* [PROBLEM TO SOLVE] Nothing outside the range is to be copied. From the entries below, reproduce exactly the lines starting at the one with "[00:00:00.00 to 00:00:01.00]" and ending at the one with "[00:01:24.07 to 00:01:25.07]", without pictures.

* [INPUT]
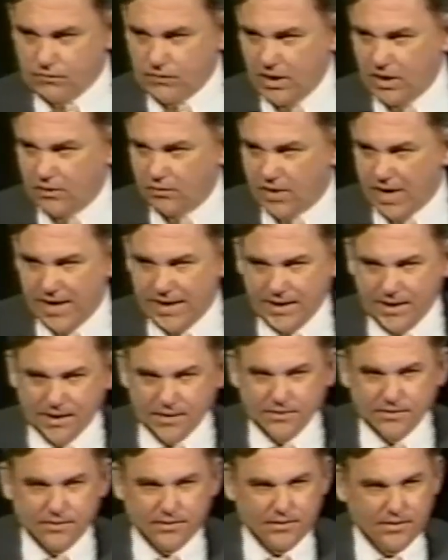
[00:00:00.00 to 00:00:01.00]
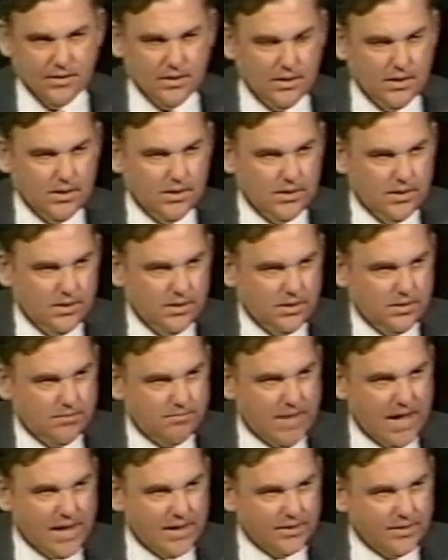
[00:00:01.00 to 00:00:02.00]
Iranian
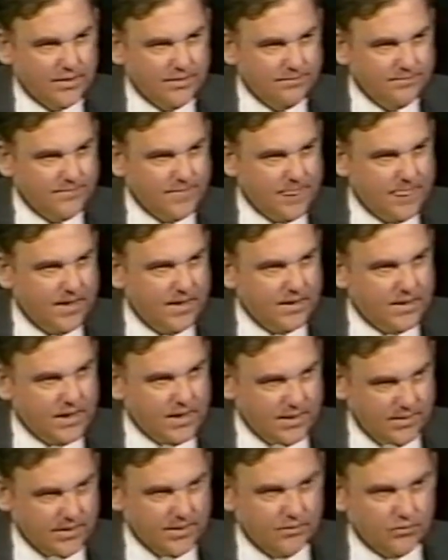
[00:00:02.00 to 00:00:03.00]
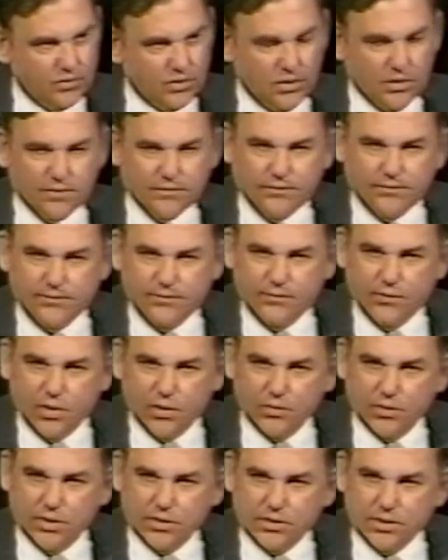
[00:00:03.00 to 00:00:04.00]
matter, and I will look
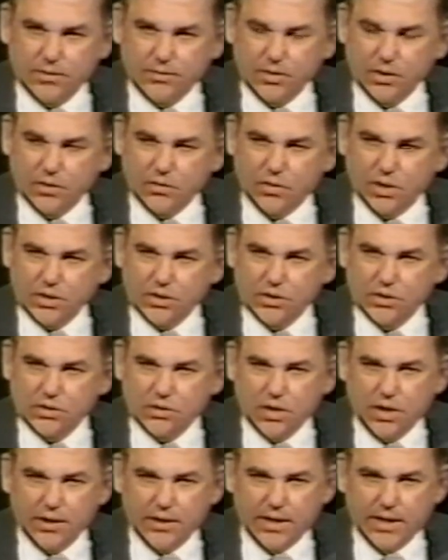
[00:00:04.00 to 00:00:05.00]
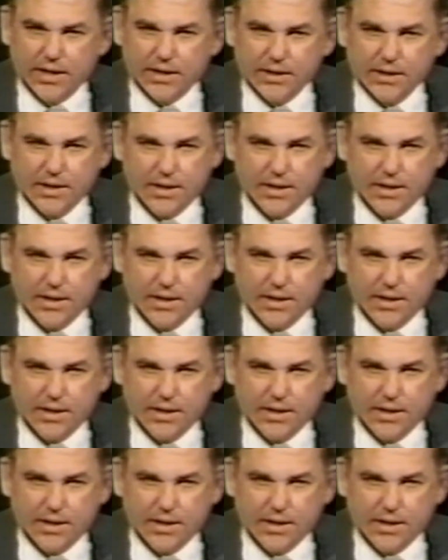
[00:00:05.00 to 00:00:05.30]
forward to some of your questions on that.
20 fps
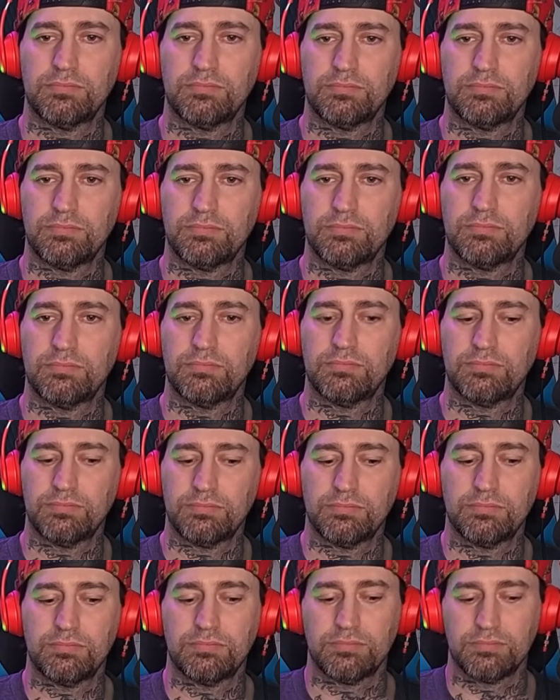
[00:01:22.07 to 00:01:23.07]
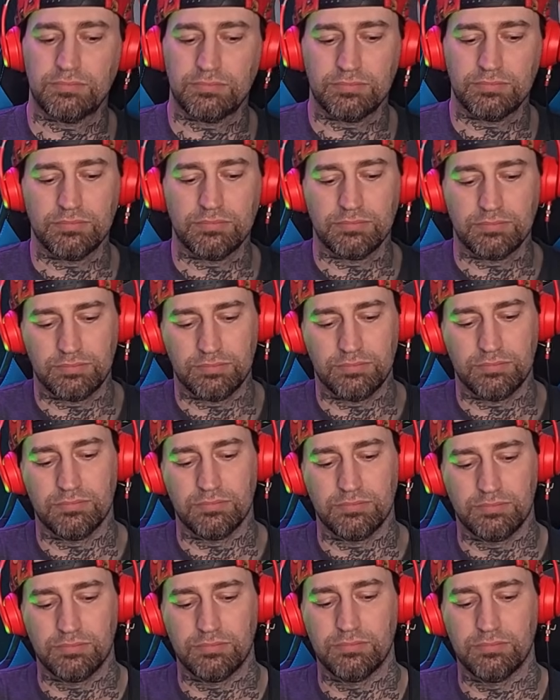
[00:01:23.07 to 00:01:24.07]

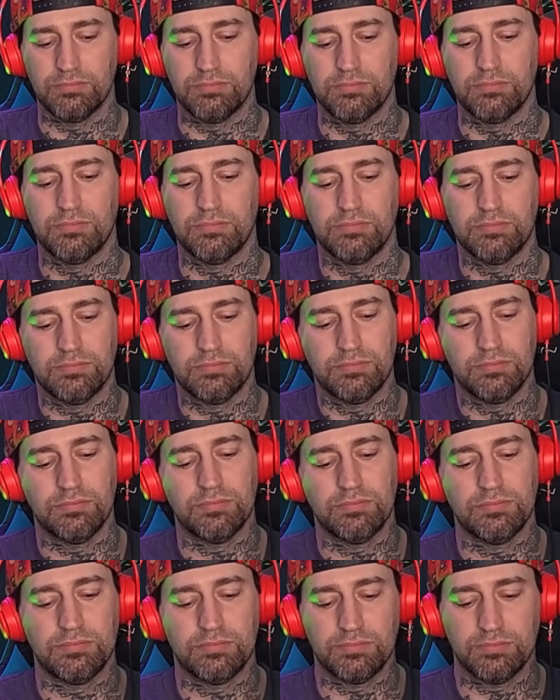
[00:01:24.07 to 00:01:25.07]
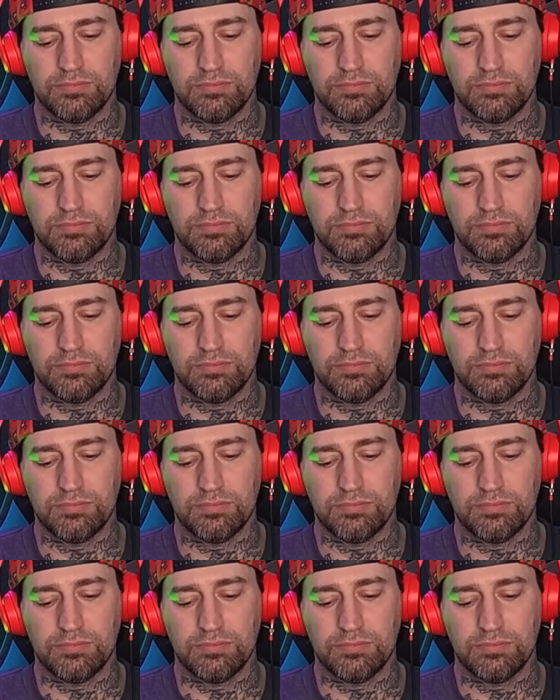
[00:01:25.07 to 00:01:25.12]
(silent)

--

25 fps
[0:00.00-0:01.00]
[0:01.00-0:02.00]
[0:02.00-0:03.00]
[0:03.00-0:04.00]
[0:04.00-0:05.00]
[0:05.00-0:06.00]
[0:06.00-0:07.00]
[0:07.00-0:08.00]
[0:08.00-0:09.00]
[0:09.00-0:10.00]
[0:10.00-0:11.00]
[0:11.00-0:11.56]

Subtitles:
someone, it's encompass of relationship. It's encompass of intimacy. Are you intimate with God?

* [RESULT FOR THIS TASK]
[00:00:00.00 to 00:00:01.00]
[00:00:01.00 to 00:00:02.00]
Iranian
[00:00:02.00 to 00:00:03.00]
[00:00:03.00 to 00:00:04.00]
matter, and I will look
[00:00:04.00 to 00:00:05.00]
[00:00:05.00 to 00:00:05.30]
forward to some of your questions on that.
20 fps
[00:01:22.07 to 00:01:23.07]
[00:01:23.07 to 00:01:24.07]

[00:01:24.07 to 00:01:25.07]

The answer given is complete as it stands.